Kathy Kohner-Zuckerman is 77, she’s beautiful and she’s the real Gidget
The real Gidget has turned 77 and her name is Kathy Kohner-Zuckerman.
Gidget agrees to a chat at her home in Los Angeles. She sends an email. “Have some good questions for me!” I tell a septuagenarian Jewish surfing legend, “Have some decent answers!”
Now we’re sitting in her kitchen at Pacific Palisades. Not too far from Malibu Pier. She’s reading her childhood diaries. They’re beautifully kept. Historic. Her name is Kathy Kohner-Zuckerman, she’s 77, and these are the diaries that have basically introduced surfing to the US mainland after she became hooked on the surfing scene at Malibu, received a famous nickname (the girl midget) and wrote her diaries so feverishly that she sat on the front seat of her father’s car and said, “Dad, I’m going to write a book about all this.” He told her, “No you’re not, young lady. I am.”
It took Frederick Kohner six weeks in 1957 to write Gidget, The Little Girl with Big Ideas. It rose above Jack Kerouac’s On The Road on the Los Angeles Times bestseller list. She has a copy of the list in her bedroom closet.
It spawned TV shows and Hollywood movies. She was played by Sandra Dee and Sally Field. She preferred Dee. Everyone wanted to move to California, surf, fall in love and make out.
“I did like the boys,” she grins.
When Surfer magazine listed its most influential figures of the 20th century, at No 7 was Gidget.
“It’s not really a fame,” Kathy tells The Weekend Australian. “I mean, if I tell someone, ‘I’m Gidget’, people are like, ‘You’re Sally Field?’ I’m like, ‘No. I’m the real Gidget’.”
She works at a restaurant called Dukes Malibu. She’s there for every Taco Tuesday. Her job description is Ambassador of Aloha. She walks around and chats to guests in her warm and winking manner. She’s the only member of staff who’s allowed to have a little bit of a flirt. All harmless fun.
She’s been married to Marvin Zuckerman, a retired English and Yiddish scholar, for more than 50 years. They have two sons. She hasn’t really been a surfer since she was 18 and someone stole her favourite surfboard in Hawaii.
But when professional surfing took the revolutionary step of holding a world tour event yesterday in man-made waves at Kelly Slater’s wave pool, 100km from the California coast, it seemed the most significant development for the sport in the US since Kathy’s story became a part of pop culture.
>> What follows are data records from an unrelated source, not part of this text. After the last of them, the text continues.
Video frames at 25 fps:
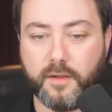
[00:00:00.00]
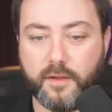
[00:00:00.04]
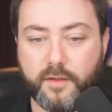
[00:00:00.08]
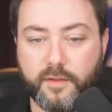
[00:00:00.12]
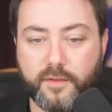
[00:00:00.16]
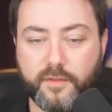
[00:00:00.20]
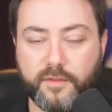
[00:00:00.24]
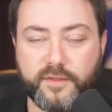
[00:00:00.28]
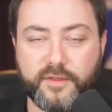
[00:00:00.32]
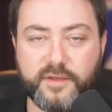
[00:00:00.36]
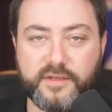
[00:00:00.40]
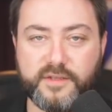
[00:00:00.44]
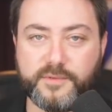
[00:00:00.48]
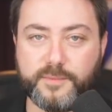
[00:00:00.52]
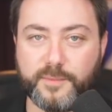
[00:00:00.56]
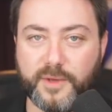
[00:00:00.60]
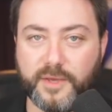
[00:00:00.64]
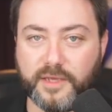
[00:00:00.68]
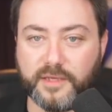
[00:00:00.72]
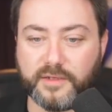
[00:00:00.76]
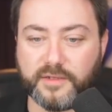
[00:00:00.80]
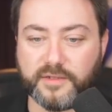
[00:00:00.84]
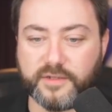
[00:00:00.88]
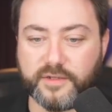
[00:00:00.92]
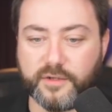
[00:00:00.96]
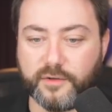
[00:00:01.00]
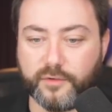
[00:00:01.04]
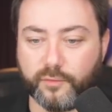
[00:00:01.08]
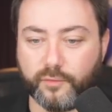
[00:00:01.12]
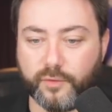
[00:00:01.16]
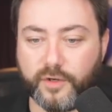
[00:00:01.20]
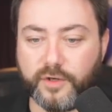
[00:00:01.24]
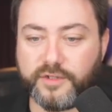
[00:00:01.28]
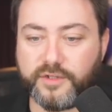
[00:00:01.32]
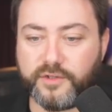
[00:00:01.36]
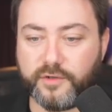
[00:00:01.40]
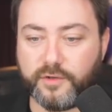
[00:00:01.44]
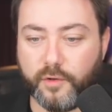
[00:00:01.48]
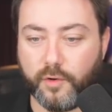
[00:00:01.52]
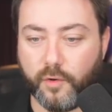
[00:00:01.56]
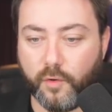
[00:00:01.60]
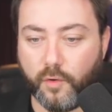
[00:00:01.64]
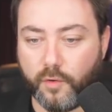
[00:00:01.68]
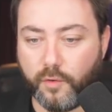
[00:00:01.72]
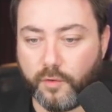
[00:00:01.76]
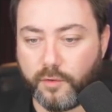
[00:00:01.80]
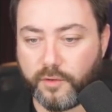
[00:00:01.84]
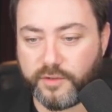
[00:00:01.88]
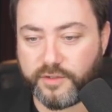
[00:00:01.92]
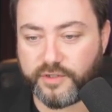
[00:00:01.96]
This means that Russell
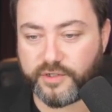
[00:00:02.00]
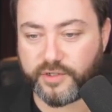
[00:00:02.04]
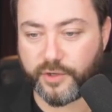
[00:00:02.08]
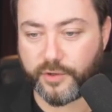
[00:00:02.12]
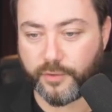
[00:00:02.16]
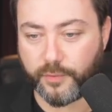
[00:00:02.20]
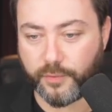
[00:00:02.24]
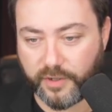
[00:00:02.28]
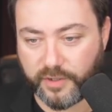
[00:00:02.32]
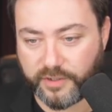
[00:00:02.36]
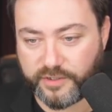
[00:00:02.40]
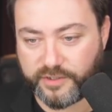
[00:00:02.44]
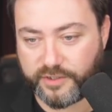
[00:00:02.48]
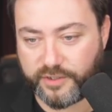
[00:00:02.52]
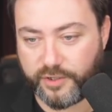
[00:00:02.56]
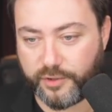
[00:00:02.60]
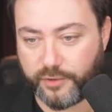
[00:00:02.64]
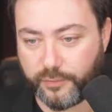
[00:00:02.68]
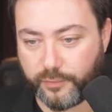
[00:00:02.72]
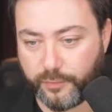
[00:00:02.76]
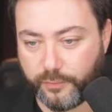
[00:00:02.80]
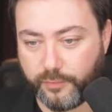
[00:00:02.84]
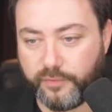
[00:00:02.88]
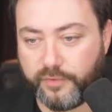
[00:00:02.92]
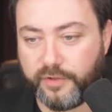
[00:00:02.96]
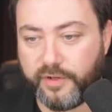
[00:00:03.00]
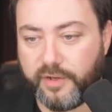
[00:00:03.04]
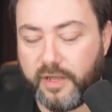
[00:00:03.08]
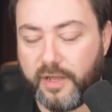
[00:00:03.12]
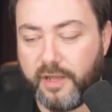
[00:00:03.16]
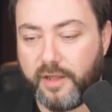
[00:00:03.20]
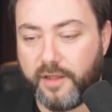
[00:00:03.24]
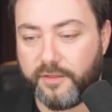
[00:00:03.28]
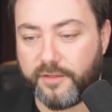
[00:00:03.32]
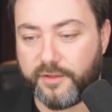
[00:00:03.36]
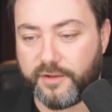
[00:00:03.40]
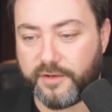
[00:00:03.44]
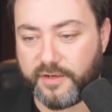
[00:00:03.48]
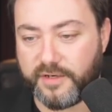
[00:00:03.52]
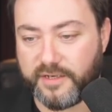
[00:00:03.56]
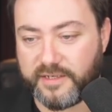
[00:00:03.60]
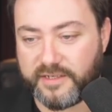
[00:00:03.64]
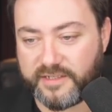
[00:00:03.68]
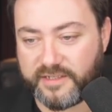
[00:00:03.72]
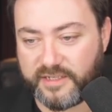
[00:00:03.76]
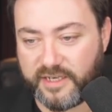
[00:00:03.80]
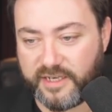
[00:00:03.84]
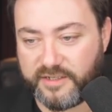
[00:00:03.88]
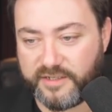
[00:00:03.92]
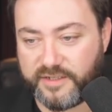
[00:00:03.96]
also assumed that
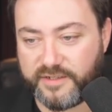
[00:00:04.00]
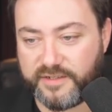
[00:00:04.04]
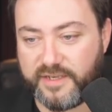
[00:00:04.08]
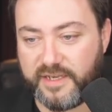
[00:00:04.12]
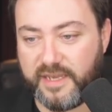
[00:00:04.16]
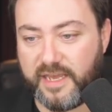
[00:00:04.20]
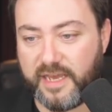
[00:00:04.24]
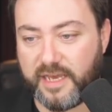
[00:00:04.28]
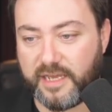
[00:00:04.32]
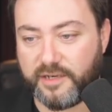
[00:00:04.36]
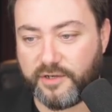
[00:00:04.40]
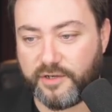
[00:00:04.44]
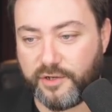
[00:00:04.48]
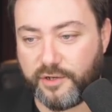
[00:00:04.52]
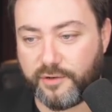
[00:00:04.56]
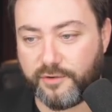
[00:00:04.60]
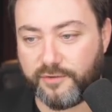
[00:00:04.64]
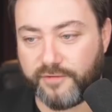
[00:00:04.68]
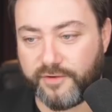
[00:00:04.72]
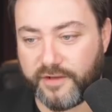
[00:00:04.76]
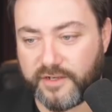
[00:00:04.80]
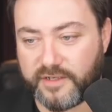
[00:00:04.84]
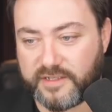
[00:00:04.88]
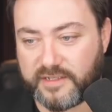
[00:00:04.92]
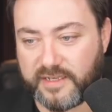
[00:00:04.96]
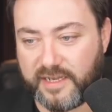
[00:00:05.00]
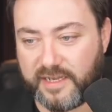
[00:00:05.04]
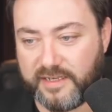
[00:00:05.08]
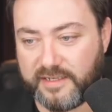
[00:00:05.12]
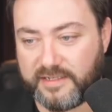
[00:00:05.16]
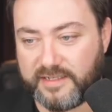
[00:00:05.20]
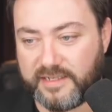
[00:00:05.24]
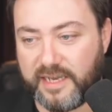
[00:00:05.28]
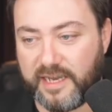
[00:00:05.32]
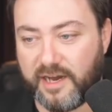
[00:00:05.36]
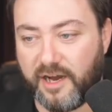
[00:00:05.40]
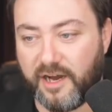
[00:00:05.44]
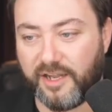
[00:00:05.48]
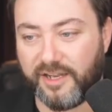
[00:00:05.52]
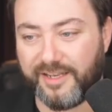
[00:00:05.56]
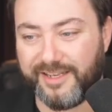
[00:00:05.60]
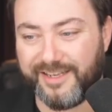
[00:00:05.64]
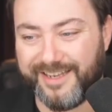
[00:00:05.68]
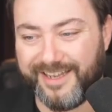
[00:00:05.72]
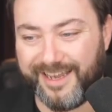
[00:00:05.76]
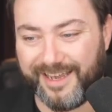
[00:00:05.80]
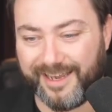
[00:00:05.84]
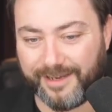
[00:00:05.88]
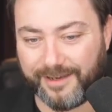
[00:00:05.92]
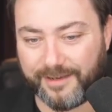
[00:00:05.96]
necessity and universality are
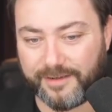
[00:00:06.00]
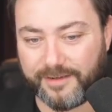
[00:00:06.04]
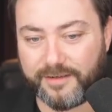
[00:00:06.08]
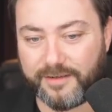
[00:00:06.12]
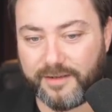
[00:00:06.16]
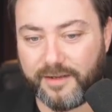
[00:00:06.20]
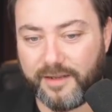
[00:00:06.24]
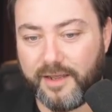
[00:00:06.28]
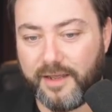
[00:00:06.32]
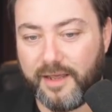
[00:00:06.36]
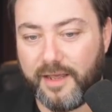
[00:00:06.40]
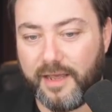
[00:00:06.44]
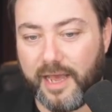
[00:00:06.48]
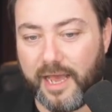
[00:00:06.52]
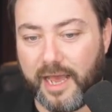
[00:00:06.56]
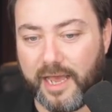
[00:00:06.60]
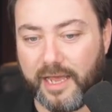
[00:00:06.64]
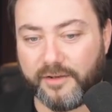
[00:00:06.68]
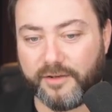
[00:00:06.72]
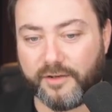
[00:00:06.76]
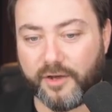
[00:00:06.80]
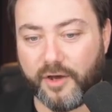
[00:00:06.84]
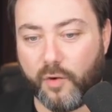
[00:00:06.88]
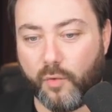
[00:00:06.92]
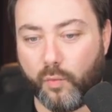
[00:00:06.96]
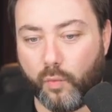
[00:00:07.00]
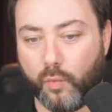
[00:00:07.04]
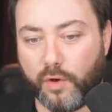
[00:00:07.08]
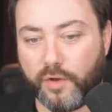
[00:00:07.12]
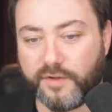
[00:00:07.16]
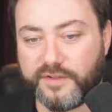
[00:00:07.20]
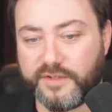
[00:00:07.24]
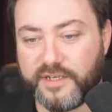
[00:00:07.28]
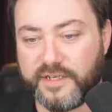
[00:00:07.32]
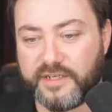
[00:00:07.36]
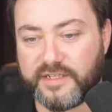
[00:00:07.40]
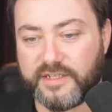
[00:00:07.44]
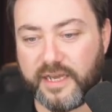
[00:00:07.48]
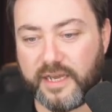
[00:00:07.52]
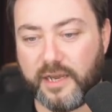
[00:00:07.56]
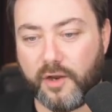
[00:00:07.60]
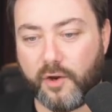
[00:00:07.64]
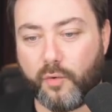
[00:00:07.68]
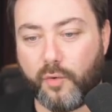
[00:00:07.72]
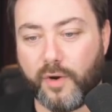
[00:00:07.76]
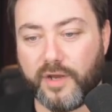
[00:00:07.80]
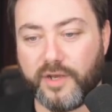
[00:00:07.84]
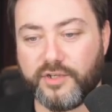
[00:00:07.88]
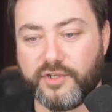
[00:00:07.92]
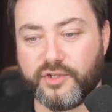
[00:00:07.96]
linked and are what is in
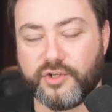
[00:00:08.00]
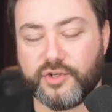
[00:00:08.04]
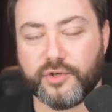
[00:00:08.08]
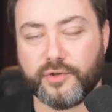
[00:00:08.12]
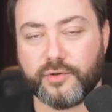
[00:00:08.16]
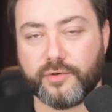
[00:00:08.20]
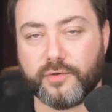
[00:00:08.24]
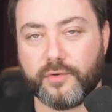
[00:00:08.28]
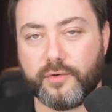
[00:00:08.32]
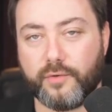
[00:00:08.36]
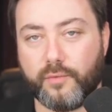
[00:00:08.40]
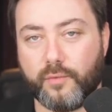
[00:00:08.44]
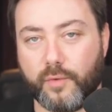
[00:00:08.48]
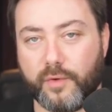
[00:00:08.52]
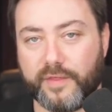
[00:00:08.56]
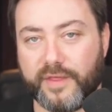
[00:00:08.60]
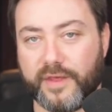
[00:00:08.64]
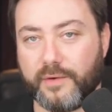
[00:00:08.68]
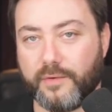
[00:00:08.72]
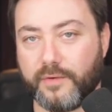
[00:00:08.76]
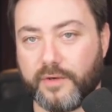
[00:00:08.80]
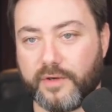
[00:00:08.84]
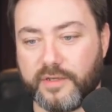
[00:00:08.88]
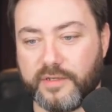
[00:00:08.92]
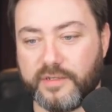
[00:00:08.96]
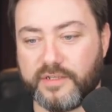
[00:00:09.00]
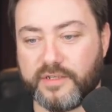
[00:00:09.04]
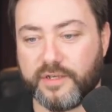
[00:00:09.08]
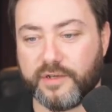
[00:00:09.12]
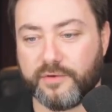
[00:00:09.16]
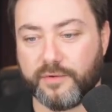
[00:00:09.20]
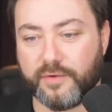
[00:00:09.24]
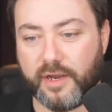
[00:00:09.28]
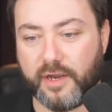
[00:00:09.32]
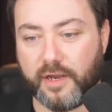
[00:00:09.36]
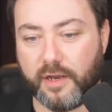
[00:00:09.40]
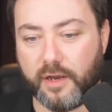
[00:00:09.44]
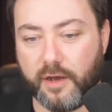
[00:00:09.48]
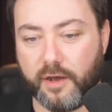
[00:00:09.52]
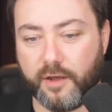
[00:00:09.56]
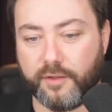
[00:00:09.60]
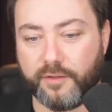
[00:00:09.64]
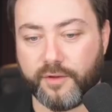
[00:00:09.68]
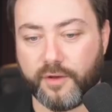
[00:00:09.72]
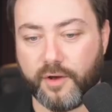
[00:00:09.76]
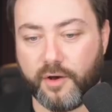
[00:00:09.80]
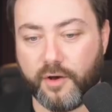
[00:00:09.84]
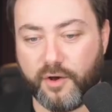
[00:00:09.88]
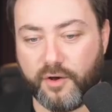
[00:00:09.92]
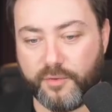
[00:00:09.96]
question, without considering
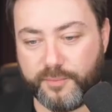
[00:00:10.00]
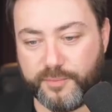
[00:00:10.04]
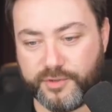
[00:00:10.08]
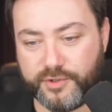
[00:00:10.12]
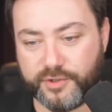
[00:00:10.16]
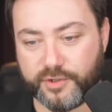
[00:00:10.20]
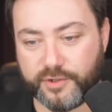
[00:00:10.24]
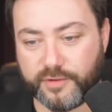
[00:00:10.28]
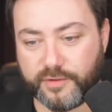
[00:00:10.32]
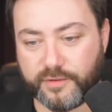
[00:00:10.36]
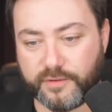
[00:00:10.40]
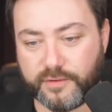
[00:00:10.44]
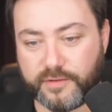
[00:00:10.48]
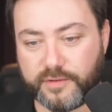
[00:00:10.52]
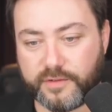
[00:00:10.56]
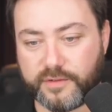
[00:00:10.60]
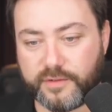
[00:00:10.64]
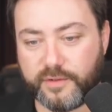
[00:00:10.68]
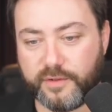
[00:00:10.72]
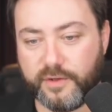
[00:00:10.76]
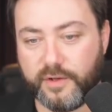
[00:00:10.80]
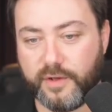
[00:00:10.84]
other options.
“I think it’s a very cool story,” she says. “I think it’s a clean story, a lifestyle-related story, an optimistic story. Malibu was like, yay! You go out there, you catch your wave, there’s no cell phones, no internet, you just find your ways to have fun every day.
“There’s good messages in that book. People spin the tale and say, ‘Oh, she was the prototype feminist!’ You know, I wasn’t really thinking about gender issues when I was a 15-year-old at Malibu. I mean, come on. I didn’t even know what the word ‘feminist’ meant. I didn’t think that I was a girl and these were guys and I was going to prove myself in a man’s world. What a load of nonsense that is. People read too much into it.”
Kathy is a sweetheart. A beautiful soul. She talks non-stop, laughs often. She mentions her father, who died at 80 in 1986. There’s a wonderful black-and-white photograph in her bedroom in which she’s looking over his shoulder as they read the just-completed book.
She looks emotional. Why? I think she’s about to cry. It’s heartwarming, heartbreaking.
“Put it this way,” she says. “It seemed like my dad was always the one who, when I went away to camp, he would be there to pick me up. My mom was more like, ‘I’m napping, don’t bother me, I’m going to the beach.’ ... He always seemed to be around, because he was writing. It seemed like my dad was always kind of there for me. He was quiet. He was a kinda humble guy. He’d mention writers — he’d talk about writers he knew, Hollywood stuff. But he never made a big deal of himself. I liked that and I probably didn’t appreciate it properly until I got a bit older myself.” And then she says: “The thing people forget about Gidget is that it was his story, not mine. I’ve embraced the name and the book again in recent years. It helps keep my father alive for me.”